TXU Parent Company Posts $710 Million Loss

Energy Future Holdings says that nearly half its third quarter losses stemmed from charges related to the Environmental Protection Agency’s Cross State Air Pollution Rule. Starting in January, the rule will require Texas power plants to cut emissions of nitrous oxides and sulfur dioxide.

The rule would hike the cost of running older coal burning power plants. TXU operates three such plants in northeast Texas: Monticello, Martin Lake and Big Brown. The company is petitioning both the EPA and the DC Circuit Court to block the rule from taking effect in Texas. For now, it plans to mothball Monticello.

Tom Sanzillo, president and CEO of TR Rose Associates says the company’s financial woes have less to do with environmental compliance costs than with a series of poor business decisions — starting with its thirty-billion-dollar buyout of TXU in 2007. The assumption was that natural gas prices would rise, making coal more profitable.

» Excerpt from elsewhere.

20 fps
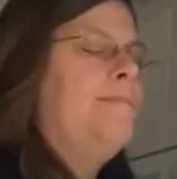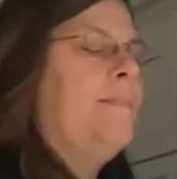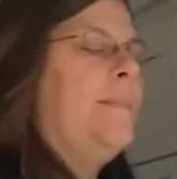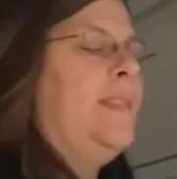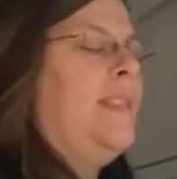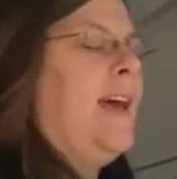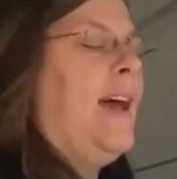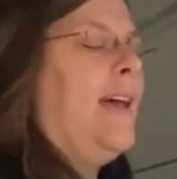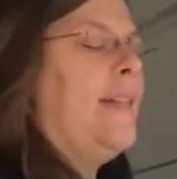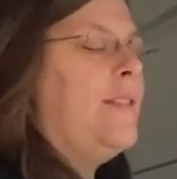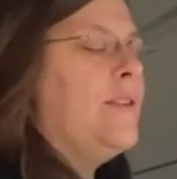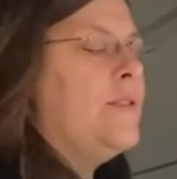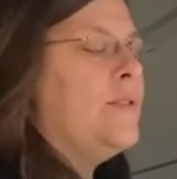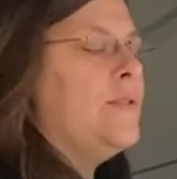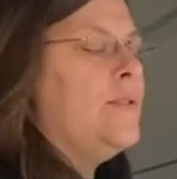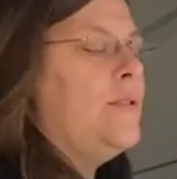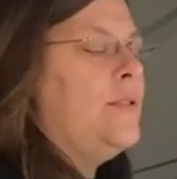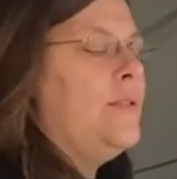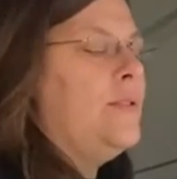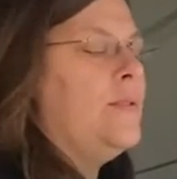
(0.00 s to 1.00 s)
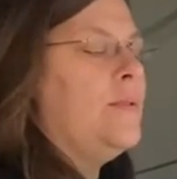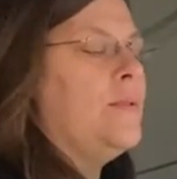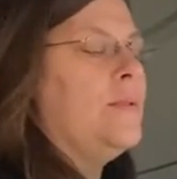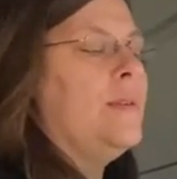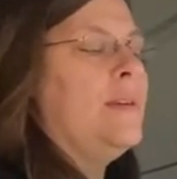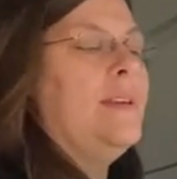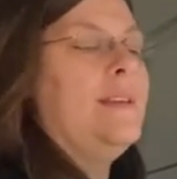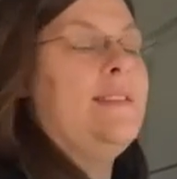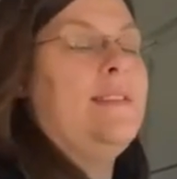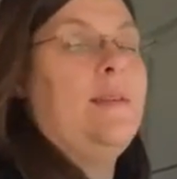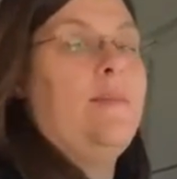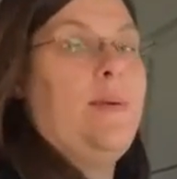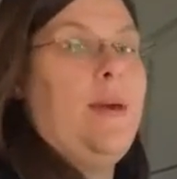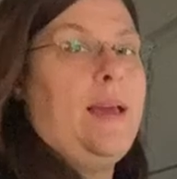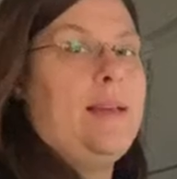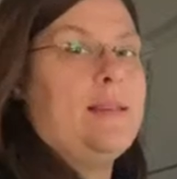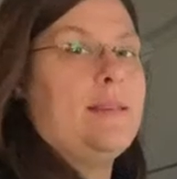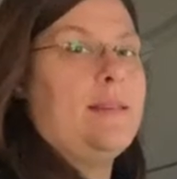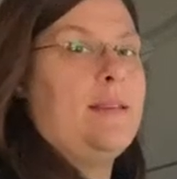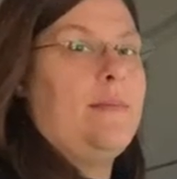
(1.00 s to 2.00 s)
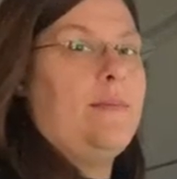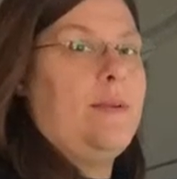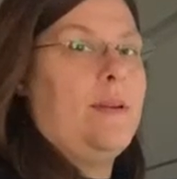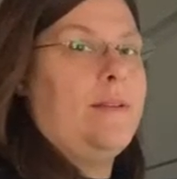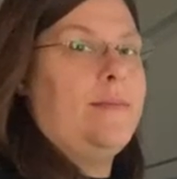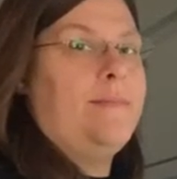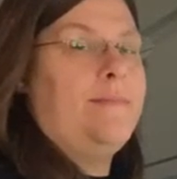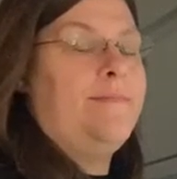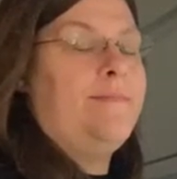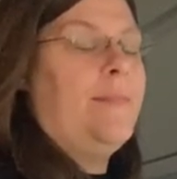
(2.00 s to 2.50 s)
That little 2 is the base number.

“And the company has been struggling to make payments on that debt ever since. Most companies understand if they have a coal fleet they have regulatory issues, and these are not insurmountable unless you have no money to address the upgrades that need to take place. Most other companies in the country are doing that. They’re handling the transition away from coal in a financial manner where they’re going to make profits from it. This company can’t do that, because they have made a profound financial mistake.”

Sanzillo says Energy Future Holdings is paying out nearly eighty cents on every dollar it takes in on interest, a situation he says is unsustainable. TXU Energy-Luminant is the largest electric power generator in Texas.